I use usb stick with Ventoy. I copy it into .config and add a line for aliassrc into .bashrc and I'm all set.
not distro-hopping, but i use nix, which can be used on anydistro.
I have a git repository in ~/dotfiles
, and symbolic link the ones I want as I need them. I've only just started tracking my dotfiles and I'm not super disciplined with it yet, so I still have slightly different setups on each system.
I used to have a git repo on Github for my dotfiles but I took it down when I realized that there are some config files I don't want public like my newsboat links or API keys on my ~/.bashrc. Now I just sync it encrypted to some file storage but I may put it on my private git server instead where password-store lives.
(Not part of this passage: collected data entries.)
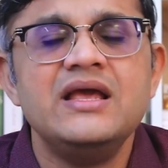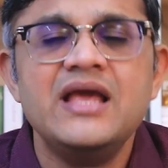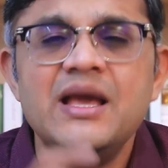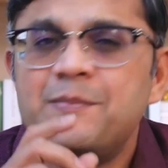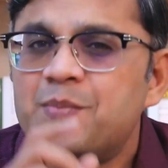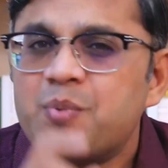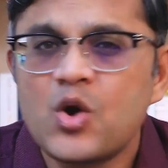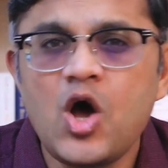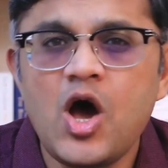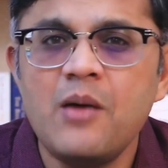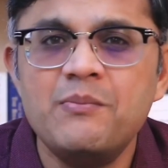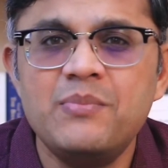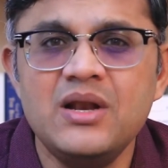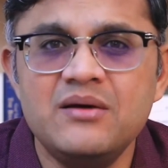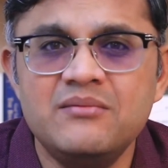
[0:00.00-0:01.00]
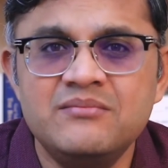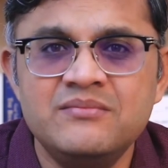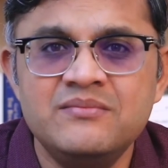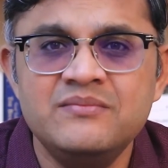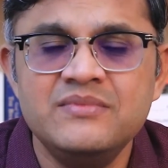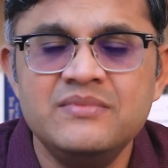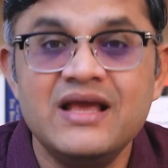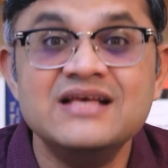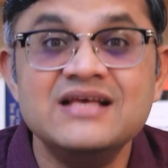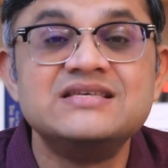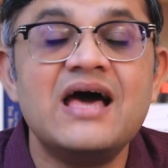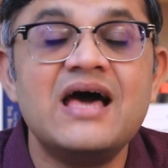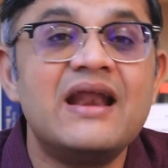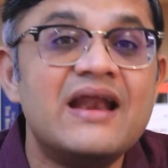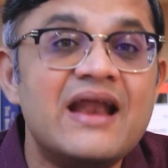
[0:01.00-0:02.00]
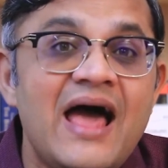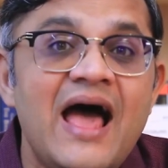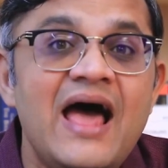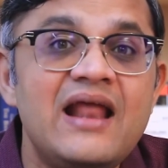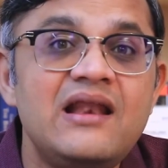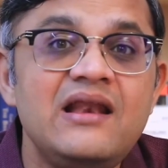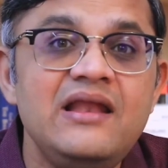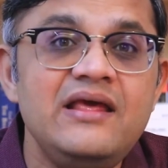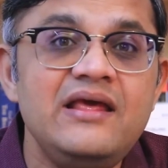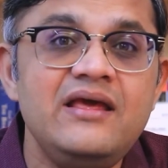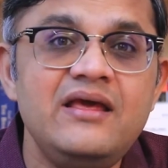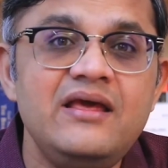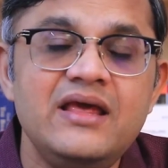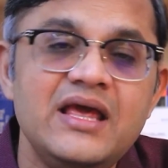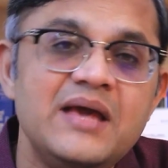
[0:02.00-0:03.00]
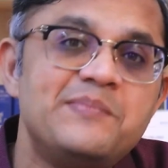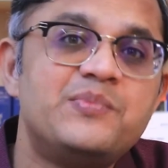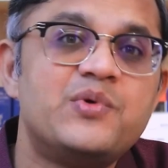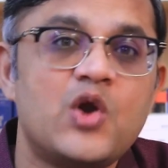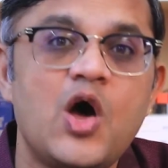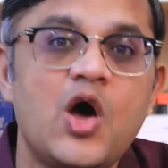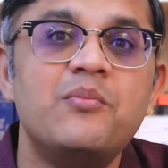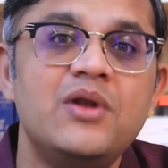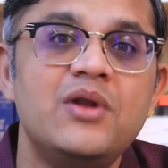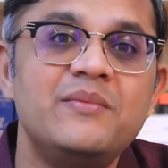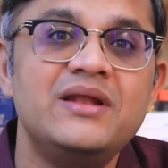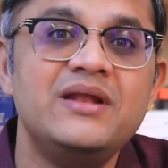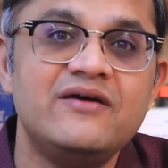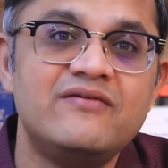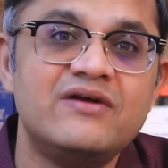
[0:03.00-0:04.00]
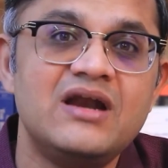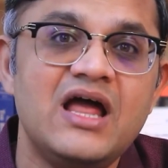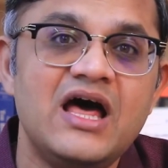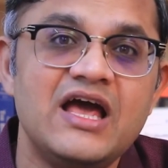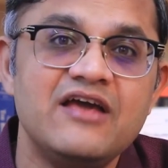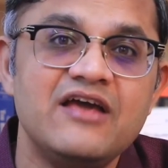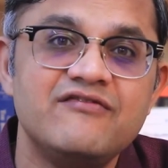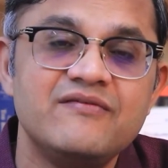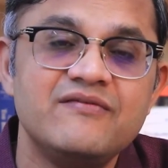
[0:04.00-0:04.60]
A problem is rarely a problem in our life.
I manage my config files with RCM, this way: https://fedoramagazine.org/managing-dotfiles-rcm/
But I use it for share my dotfiles between my home and my work computer. For distro hopping only, I have my /home mounted in a secondary HD, so it's never formatted.
For the config files in other paths, I keep a log of everything I changed in Dropbox and then I redo. I admit that this may not be the best solution, but the others works good.
sounds awesome! will try this approach
I really like the simplicity of this workflow by StreakyCobra on HN (explained as a blog post here):
I use:
git init --bare $HOME/.myconf
alias config='/usr/bin/git --git-dir=$HOME/.myconf/ --work-tree=$HOME'
config config status.showUntrackedFiles no
where my ~/.myconf directory is a git bare repository. Then any file within the home folder can be versioned with normal commands like:
config status
config add .vimrc
config commit -m "Add vimrc"
config add .config/redshift.conf
config commit -m "Add redshift config"
config push
And so one…
No extra tooling, no symlinks, files are tracked on a version control system, you can use different branches for different computers, you can replicate you configuration easily on new installation.